Margot Marsh's mouse lemur
- Conservation status: Endangered (IUCN 3.1)

Scientific classification
- Kingdom: Animalia
- Phylum: Chordata
- Class: Mammalia
- Infraclass: Placentalia
- Order: Primates
- Suborder: Strepsirrhini
- Family: Cheirogaleidae
- Genus: Microcebus
- Species: M. margotmarshae
- Binomial name: Microcebus margotmarshae Andriantompohavana et al., 2006

= Margot Marsh's mouse lemur =

- Authority: Andriantompohavana et al., 2006
- Conservation status: EN

Species of lemur

Margot Marsh's mouse lemur or the Antafondro mouse lemur (Microcebus margotmarshae) is a species of mouse lemur endemic to Madagascar. Its holotype was first collected on 21 May 2006, proposed in 2006 by Andriantompohavana et al., and was formally described in 2008 by E. Lewis, Jr., et al. According to genetic tests, it is genetically distinct from its closest sister taxon, Claire's mouse lemur (M. mamiratra).

It is a small mouse lemur, weighing approximately 41 g, with a body length of 8.4 cm and a tail length of 14 cm. It is found in Antafondro Classified Forest Special Reserve in northern Madagascar.

==Etymology==
The name margotmarshae was chosen in honor of Margot Marsh, who made generous lifetime contributions to primate conservation initiatives in many different countries. Upon her death in 1995, the Margot Marsh Biodiversity Foundation was founded to continue supporting her efforts to help safeguard the future of threatened primates.

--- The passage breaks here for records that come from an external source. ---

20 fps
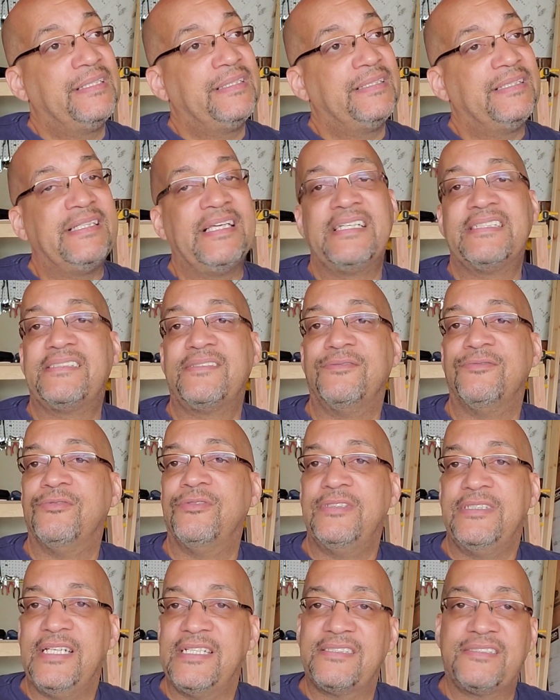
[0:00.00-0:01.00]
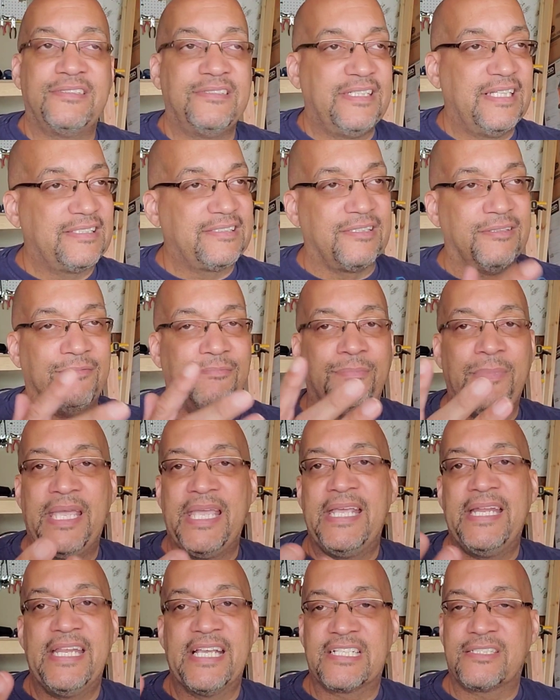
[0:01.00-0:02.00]
that's a
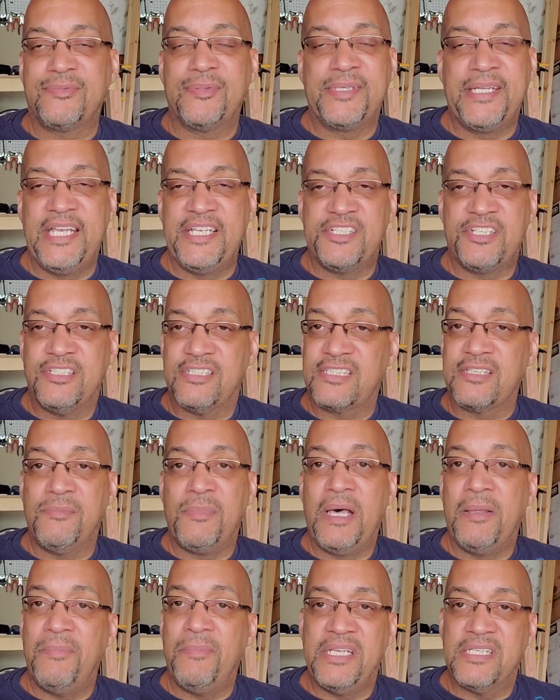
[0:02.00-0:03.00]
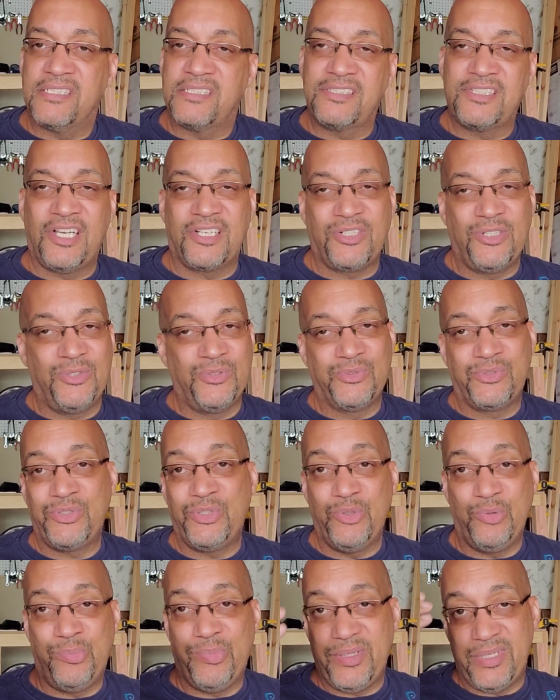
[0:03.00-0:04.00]
main explanation of somebody being stuck on
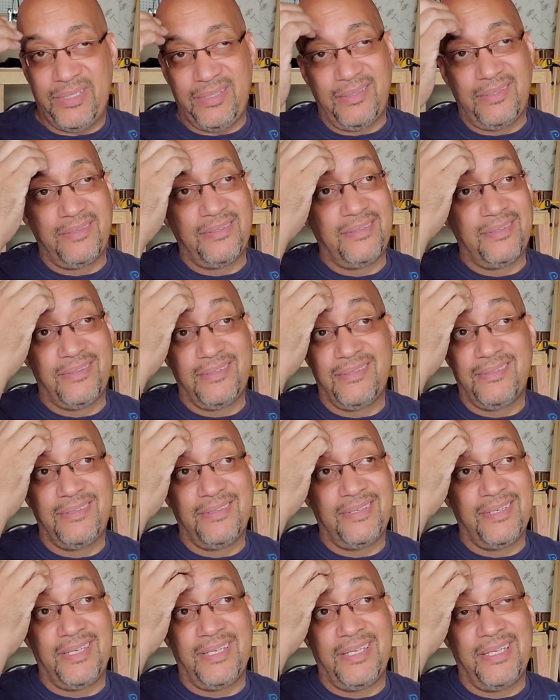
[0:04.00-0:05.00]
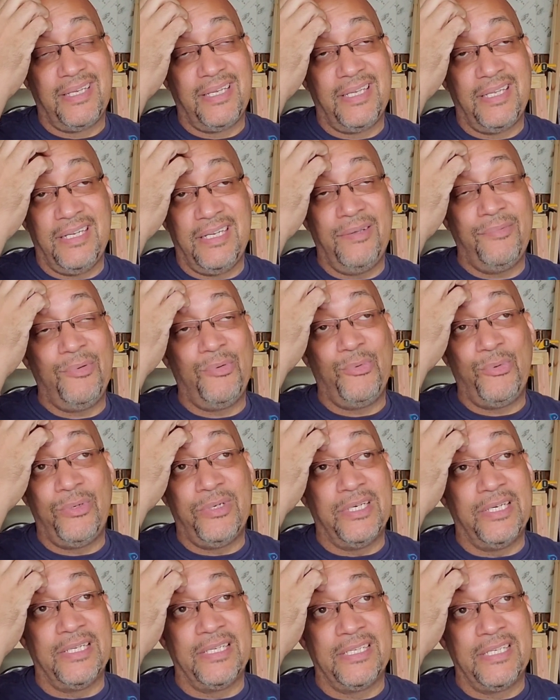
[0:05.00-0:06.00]
stupid. Number
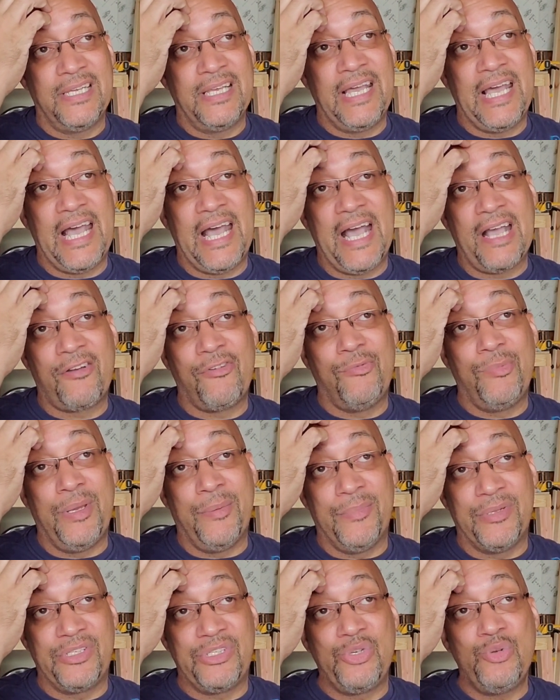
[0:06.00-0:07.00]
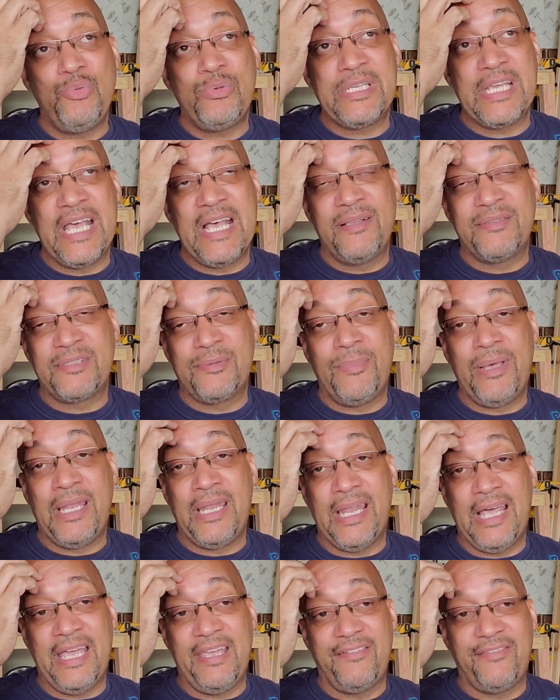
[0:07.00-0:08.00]
one, I can remember 2 times in my
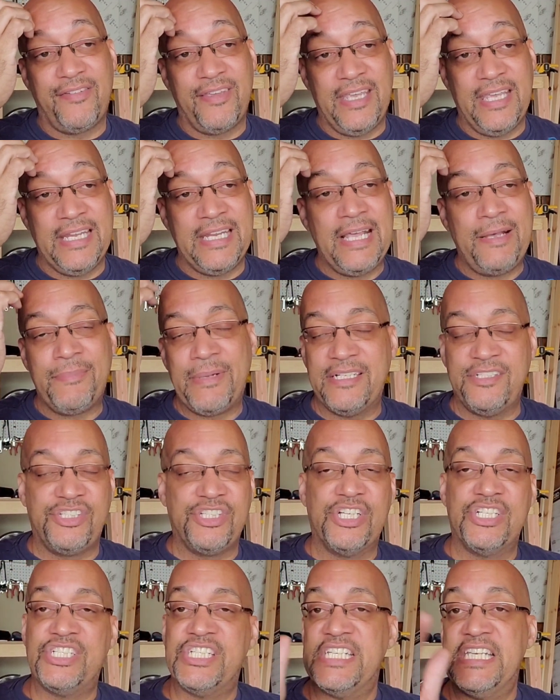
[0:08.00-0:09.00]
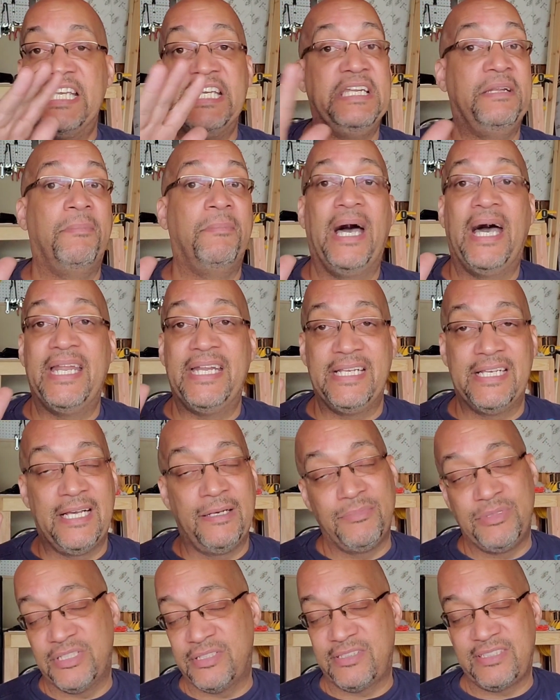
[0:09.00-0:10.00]
life, and I'm not judging anybody.
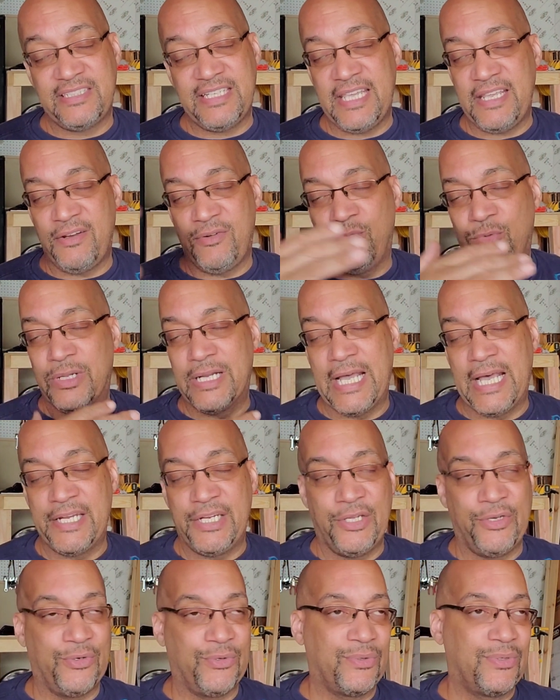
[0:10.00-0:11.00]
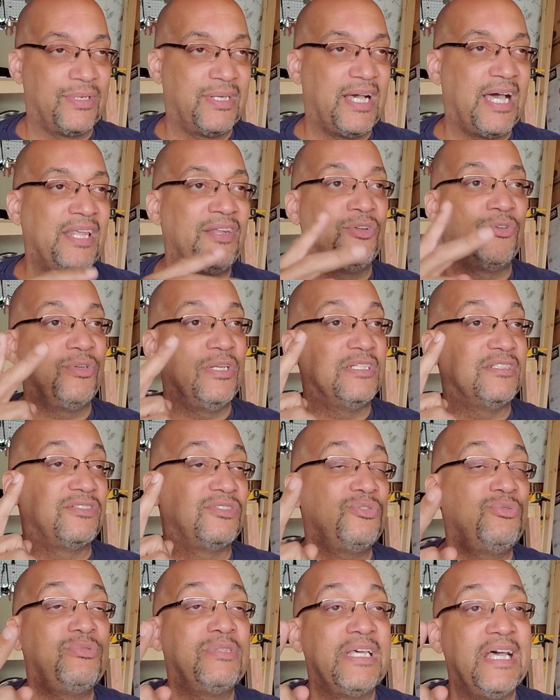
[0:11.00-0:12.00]
I'm just stating what I know. I know there's
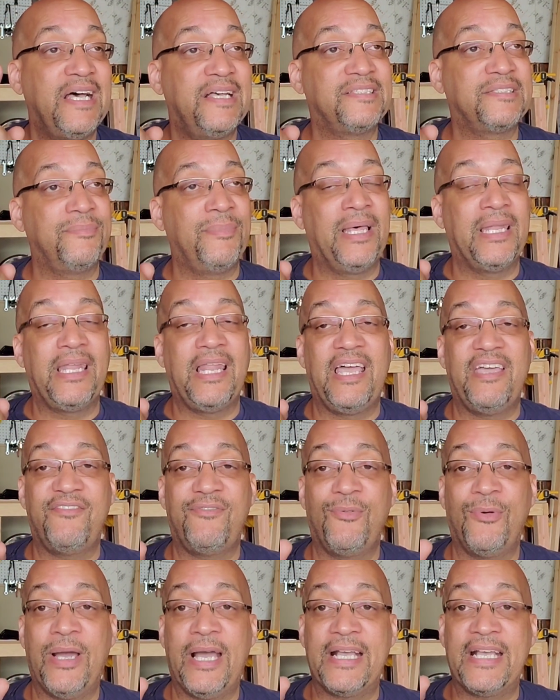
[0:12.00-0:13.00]
2 times in my life where I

==Anatomy and physiology==
Margot Marsh's mouse lemur weighs approximately 41 g, although like other mouse lemurs, its weight will fluctuate depending upon the season. The holotype for the species, collected on 21 May 2006, weighed 49.0 g, had a body length of 8.4 cm and a tail length of 14.3 cm. Other measurements for the individual include head crown of 3.2 cm, muzzle length of 9.5 mm, ear length of 15.4 mm, and ear width of 8.7 mm.

The dorsal and tail pelage is mostly reddish-orange with gray undertones. The ventral pelage is white to cream. The head is mostly bright reddish-orange, and its ears are small. The muzzle and the fur around the eyes are light brown, and there is a small, bright white spot on the nose ridge between the eyes.

==Distribution==
Margot Marsh's mouse lemur is found in the Antafondro Classified Forest Special Reserve, south of the Andranomalaza River and north of the Maevarano River in the Antsiranana Province of Madagascar.

The northern end of Margot Marsh's mouse lemur's range is bordered by the range of the Sambirano mouse lemur (M. sambiranensis), forming a significant species barrier between it and its genetically closest sister taxon, Claire's mouse lemur (M. mamiratra), farther to the north.